The most likely explanation for the surprising identification of T. gondii by 16S rDNA PCR and sequencing is a coincidental hit on the apicoplast genome, which is a remnant of a photosynthetic organ shared by parasites belonging to the phylum Apicomplexa. This phylum includes T. gondii, together with other parasites like Plasmodium, Babesia, and Cryptosporidium. The D2LSU sequence analysis performed herein targeted the large-subunit rDNA of T. gondii.
Previous studies have detected T. gondii by D2LSU sequencing (12); however, none detected the parasite by sequencing 16S rDNA. Figure 2 shows the 16S rRNA plastid gene homology between the sequences of the amplicon and that of a reference strain. Figure 3 shows a similar homology for the partial D2LSU 28S rRNA. The figures were produced using the multiple-sequence alignment program ClustalX (EMBL-EBI, Hinxton, United Kingdom).
FIG 2.
Partial 16S rRNA plastid gene homology between the Toxoplasma gondii strain (ATCC 40050), the clinical sample (LN795826), and the online reference strain from NCBI (JN181049).
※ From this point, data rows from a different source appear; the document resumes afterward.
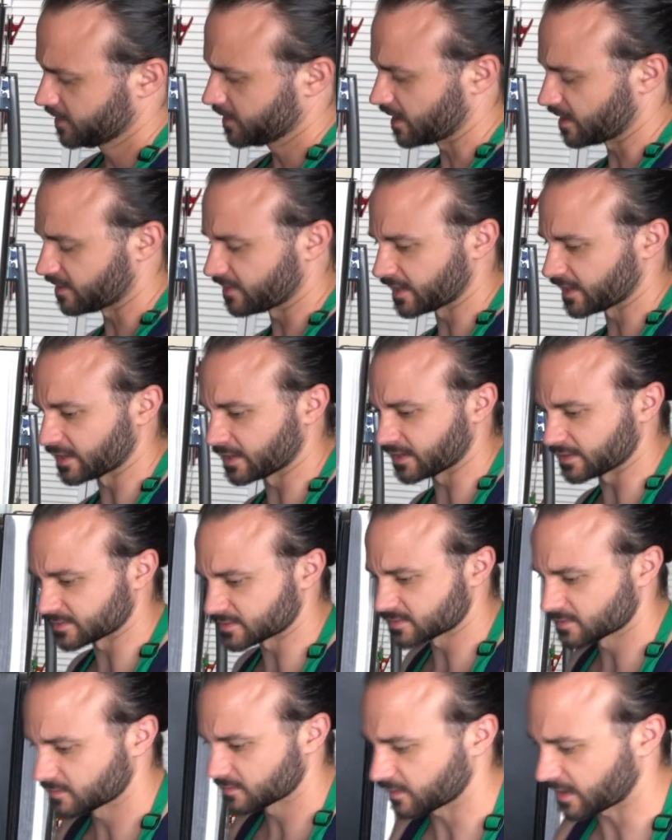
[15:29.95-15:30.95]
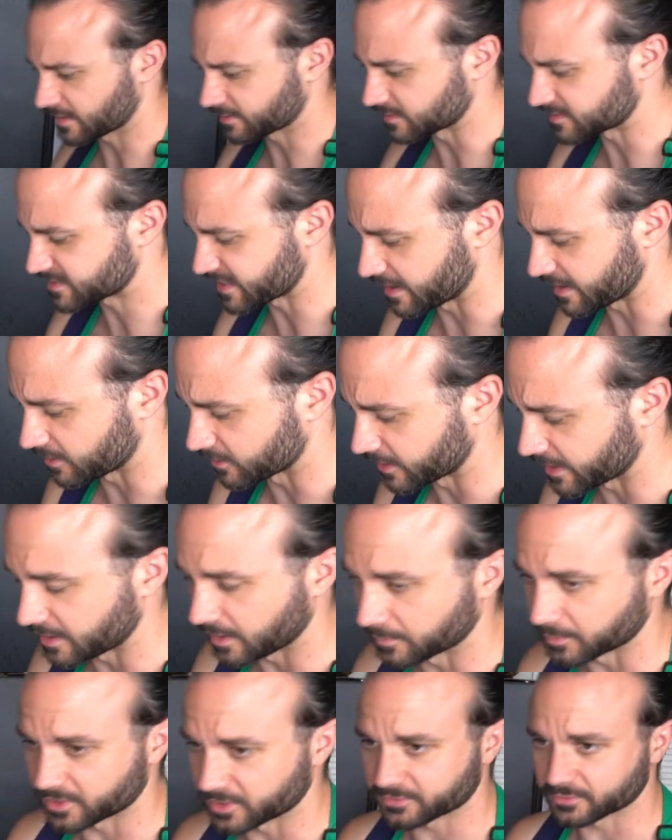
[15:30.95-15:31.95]
And then at the tail end,
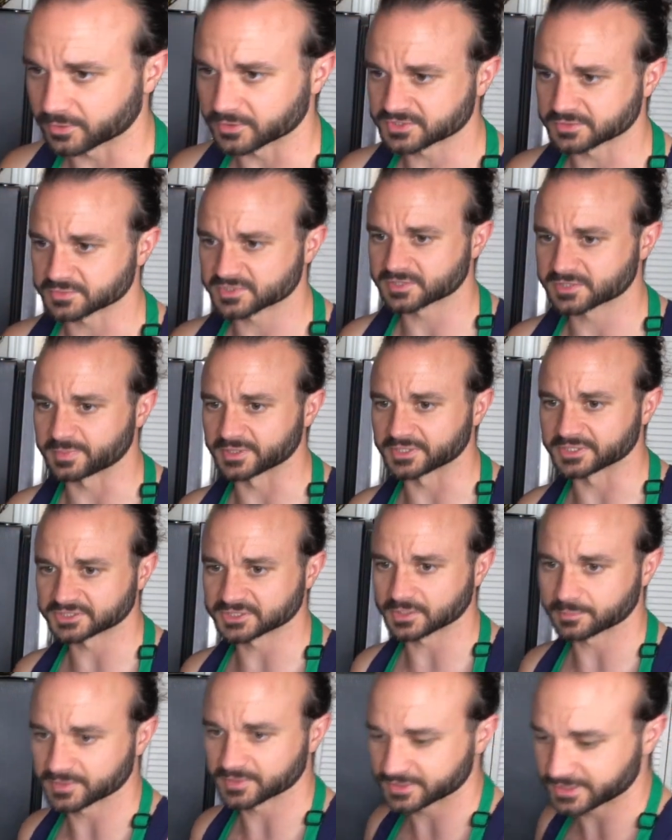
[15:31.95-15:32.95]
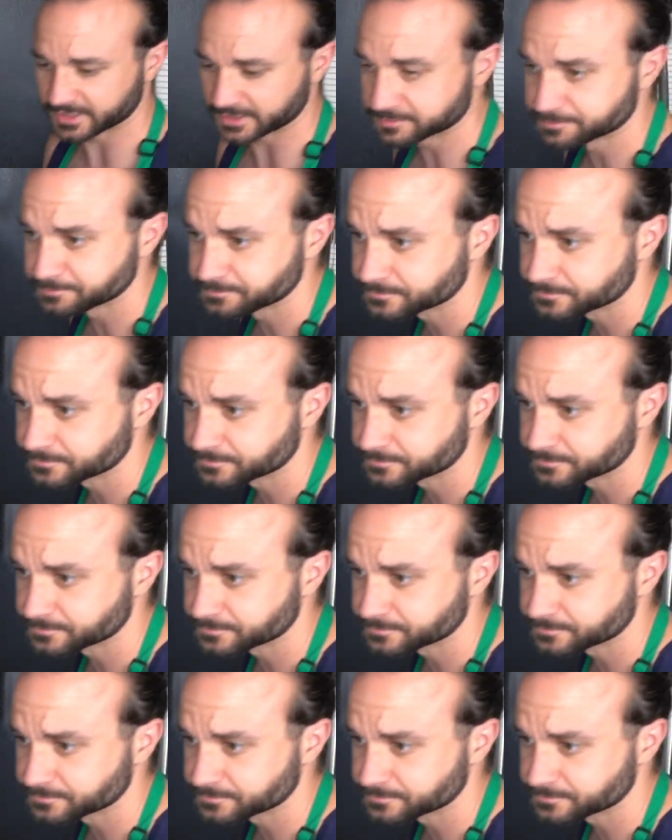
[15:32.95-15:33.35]
I'm gonna throw some spinach up in there.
The colors represent individual A, T, C, and G nucleotides.
FIG 3.
Partial D2LSU 28S rRNA gene homology between the Toxoplasma gondii strain (ATCC 40050), the clinical sample (LN795827) and the online reference strain from NCBI (AF076901). The colors represent individual A, T, C, and G nucleotides.
T. gondii infection of HIV patients showing CNS-manifestations should be considered alongside other infectious and noninfectious causes (6, 9). In this case, had we known or suspected the patient′s HIV status, we would have considered a diagnosis of toxoplasmosis and performed specific investigations. This case underscores the importance of immunological evaluation when patients with severe infections do not improve as expected.
Molecular diagnostic techniques occasionally generate results reflecting sample contamination, which are of no clinical relevance. This case, however, illustrates that such techniques are very useful under unusual or special circumstances. In this case, the method revealed a highly relevant clinical finding, even though it was not designed for this purpose. Although there are many different methods for diagnosing parasite infections, novel primers (such as the broad-spectrum primer sets used for 16S and D2LSU rDNA PCR) may be developed to enable parasitological identification. These tests could supplement standard diagnostic methods.
In conclusion, 16S and D2LSU analyses identified T. gondii infection as the cause of the cerebral lesion and neurological manifestations in this patient. The diagnosis was confirmed by standard tests for toxoplasmosis. This unusual diagnostic work-up made a significant contribution to the diagnosis of a parasite infection.
Nucleotide sequence accession numbers.
The DNA sequences detected herein have been submitted to the European Molecular Biology Laboratory under accession numbers LN795826 (T. gondii plastid partial 16S rRNA gene, strain ME49) and LN795827 (T. gondii partial 28S rRNA gene, strain D2LSU).
ACKNOWLEDGMENTS
We thank Henrik Vedel Nielsen and Eva Loebner Lund for their technical assistance.
A.Y.C.K., T.B., and S.E. were supported by private grants (from the Danielsen Foundation and the Lundbeck Foundation).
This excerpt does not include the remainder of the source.